Berdasarkan Human Capital Index 2020, Indonesia memiliki LAYS selama 7,83 tahun. Akibat penutupan sekolah saat pandemi, LAYS di Indonesia diperkirakan berkurang rata-rata sebesar 0,33 tahun menjadi 7,5 tahun dalam skenario menengah.

Adapun Nadiem membantah kabar bahwa 2,8% sekolah yang menyelenggarakan PTM menjadi kluster Covid-19. Itu, menurut dia, adalah data kumulatif selama pandemi Covid-19, bukan selama sebulan terakhir saat pelaksanaan PTM. 

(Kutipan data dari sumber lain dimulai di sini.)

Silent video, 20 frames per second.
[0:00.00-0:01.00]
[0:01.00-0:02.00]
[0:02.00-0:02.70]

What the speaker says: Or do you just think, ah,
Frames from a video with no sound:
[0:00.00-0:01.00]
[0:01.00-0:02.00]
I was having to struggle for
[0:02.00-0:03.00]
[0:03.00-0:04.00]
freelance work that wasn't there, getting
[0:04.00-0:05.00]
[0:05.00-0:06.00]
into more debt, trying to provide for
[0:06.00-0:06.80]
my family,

Kementerian Pendidikan, Kebudayaan, Riset, dan Teknologi (Kemendikbudristek) mencatat, sebanyak 1.299 sekolah menjadi klaster virus Covid-19 hingga 22 September 2021 pukul 09.45 WIB. Dari jumlah tersebut, ada 7.285 pendidik dan 15.655 siswa yang terinfeksi corona.

Klaster penularan corona terbanyak berada di jenjang Sekolah Dasar (SD), yakni 584 unit. Jumlah pendidik SD yang terkena corona sebanyak 3.174 orang. Sementara, ada 7.144 siswa SD yang terpapar virus tersebut. 

Sebanyak 250 klaster corona berada di tingkat Pendidikan Anak Usia Dini (PAUD),  243 Sekolah Menengah Pertama (SMP) turut, 107 Sekolah Menengah Atas (SMA), 70 Sekolah Menengah Kejuruan, dan  15 klaster corona yang berada di tingkat Sekolah Luar Biasa (SLB). Sebanyak 131 pendidik dan 112 siswa SLB telah terpapar corona.

Nadiem menyebut data tersebut mengandung banyak kesalahan sehingga tidak dapat dilihat sebagai tolak ukur. Pemerintah rencananya akan menggelar rendom sampling terhadap sekolah-sekolah yang menggelar PTM. Hasil random sampling akan digunakan untuk menentukan pelaksanaan PTM di masing-masing sekolah.